Start of Block
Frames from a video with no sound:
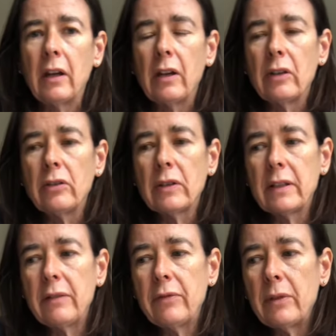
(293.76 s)
just
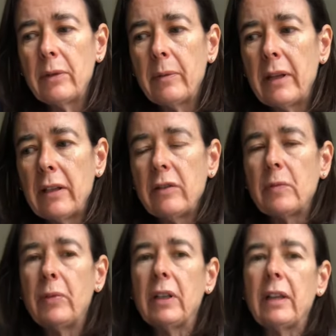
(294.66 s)
lean forward a bit, just
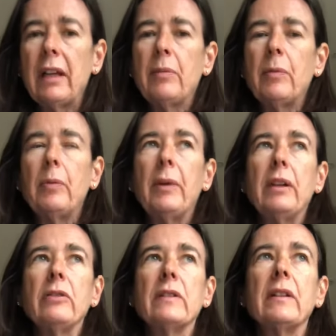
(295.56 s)
bring that hip up a bit and
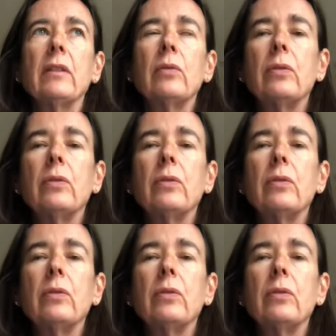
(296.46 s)
just think,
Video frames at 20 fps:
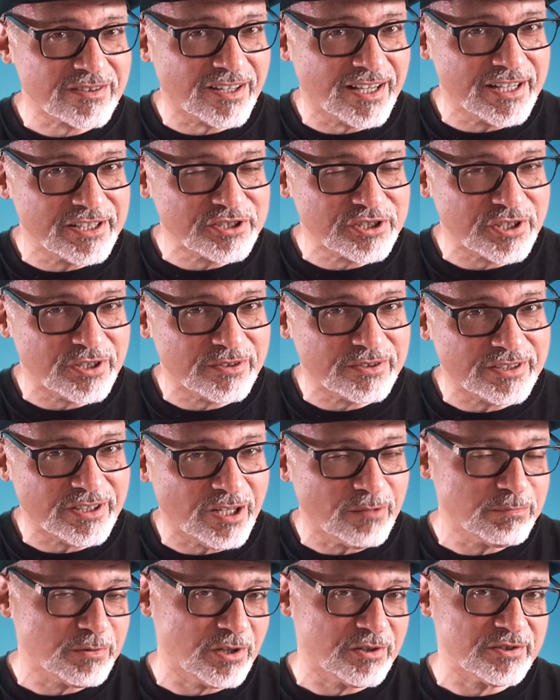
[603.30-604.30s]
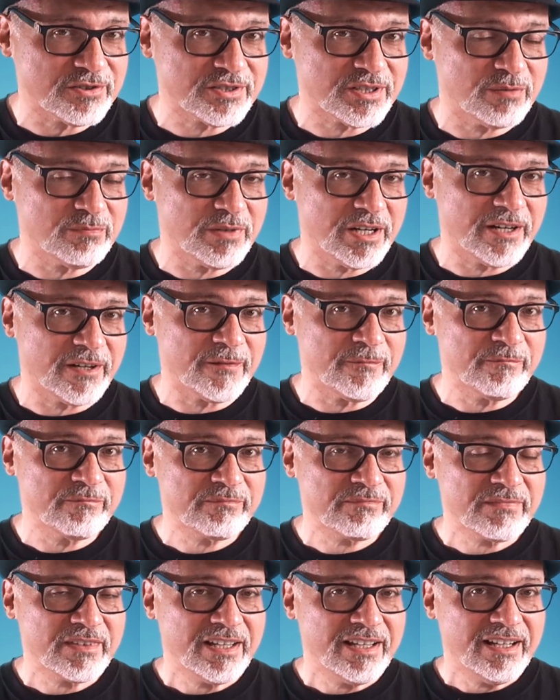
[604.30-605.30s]
slideshow and upload it somewhere.
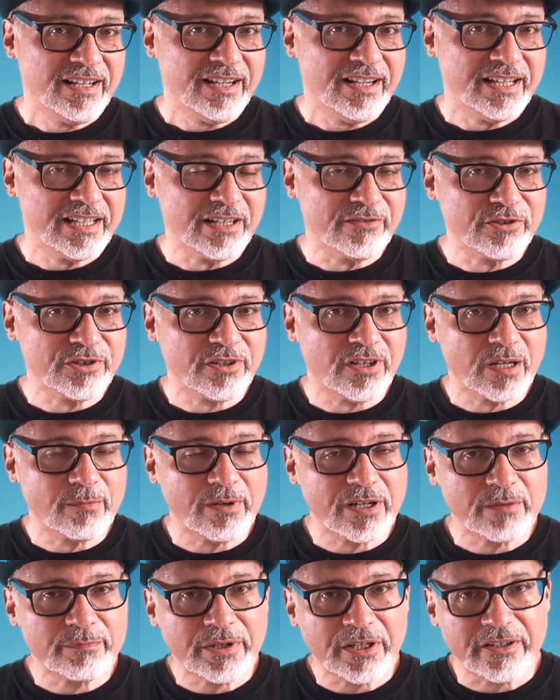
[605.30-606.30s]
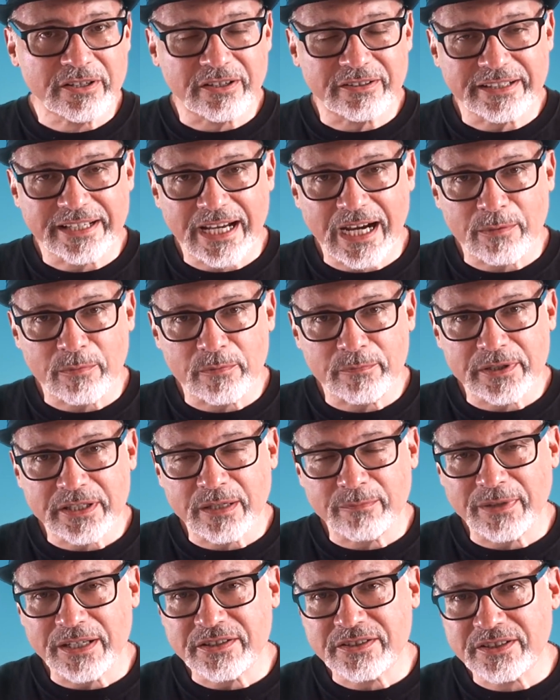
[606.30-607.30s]
I never thought about appearing on camera, but
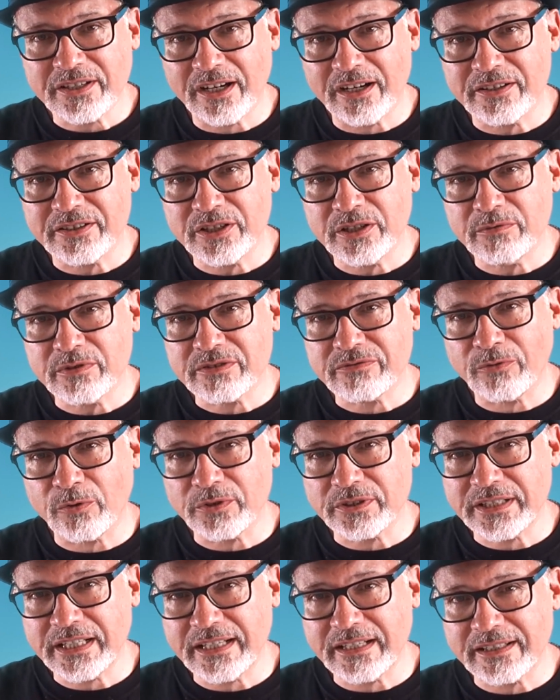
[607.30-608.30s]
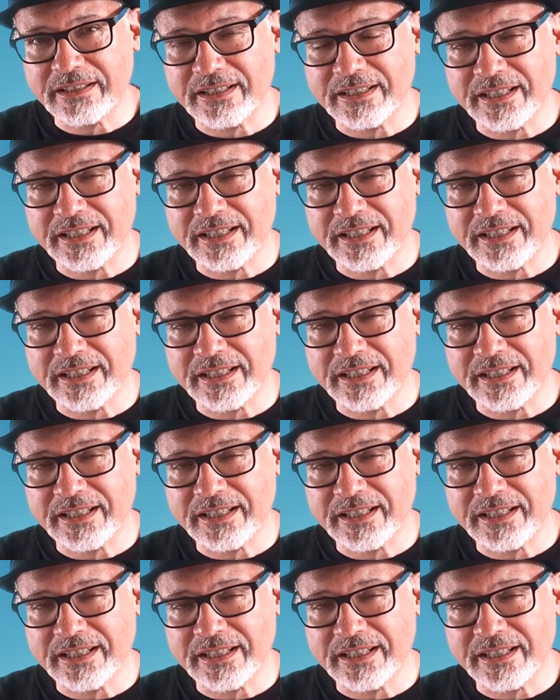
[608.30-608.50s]
then my son, who was 14 at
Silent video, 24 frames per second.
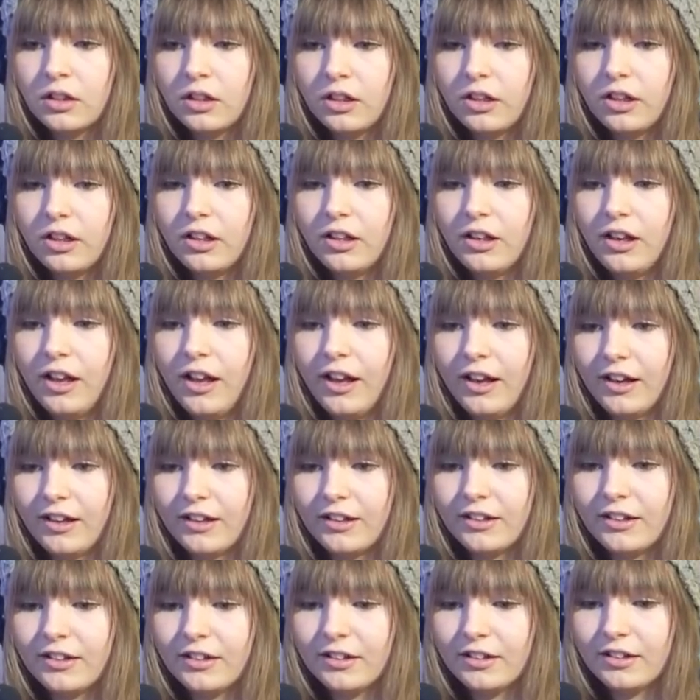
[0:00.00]
Good luck.
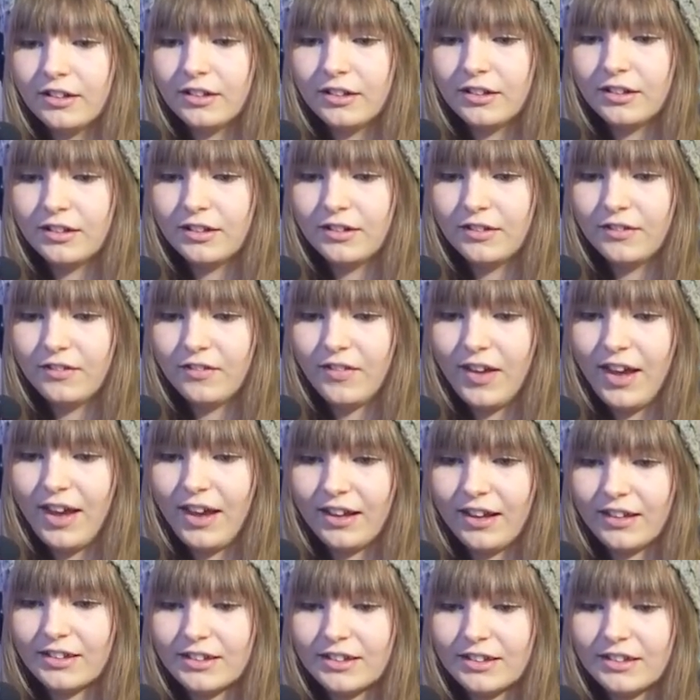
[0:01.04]

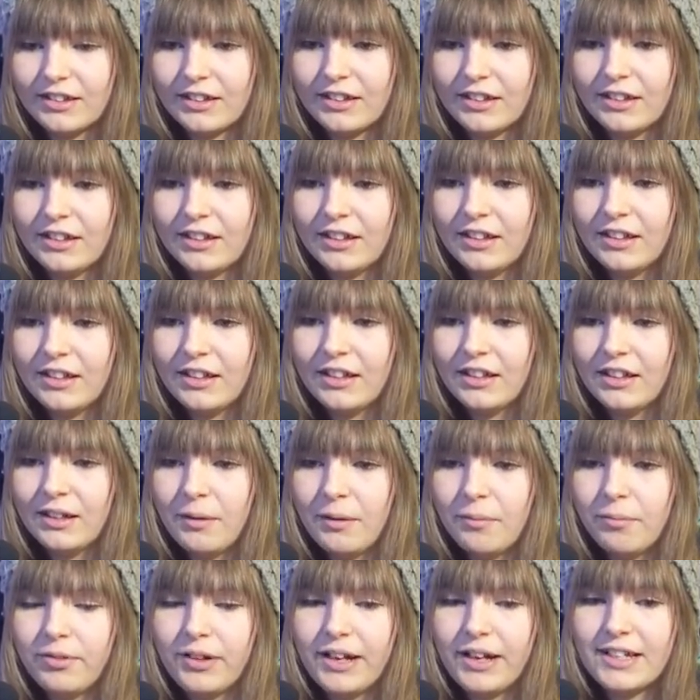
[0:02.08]
Thanks.
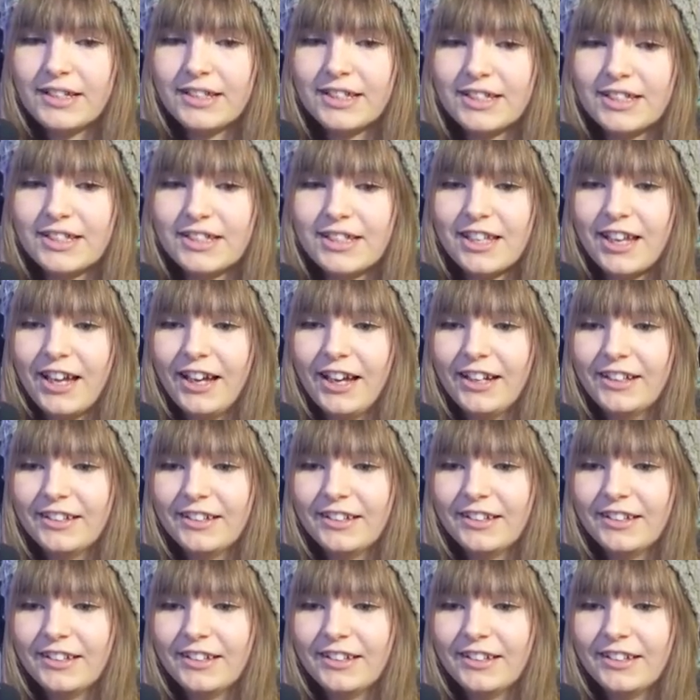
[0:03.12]
Praise the sun.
End of Block
_WHAT YOU HAVE TO DO_
Copy everything in the records above except the pictures, exactly as written.

_SOLUTION FOR THIS TASK_
Frames from a video with no sound:
(293.76 s)
just
(294.66 s)
lean forward a bit, just
(295.56 s)
bring that hip up a bit and
(296.46 s)
just think,
Video frames at 20 fps:
[603.30-604.30s]
[604.30-605.30s]
slideshow and upload it somewhere.
[605.30-606.30s]
[606.30-607.30s]
I never thought about appearing on camera, but
[607.30-608.30s]
[608.30-608.50s]
then my son, who was 14 at
Silent video, 24 frames per second.
[0:00.00]
Good luck.
[0:01.04]

[0:02.08]
Thanks.
[0:03.12]
Praise the sun.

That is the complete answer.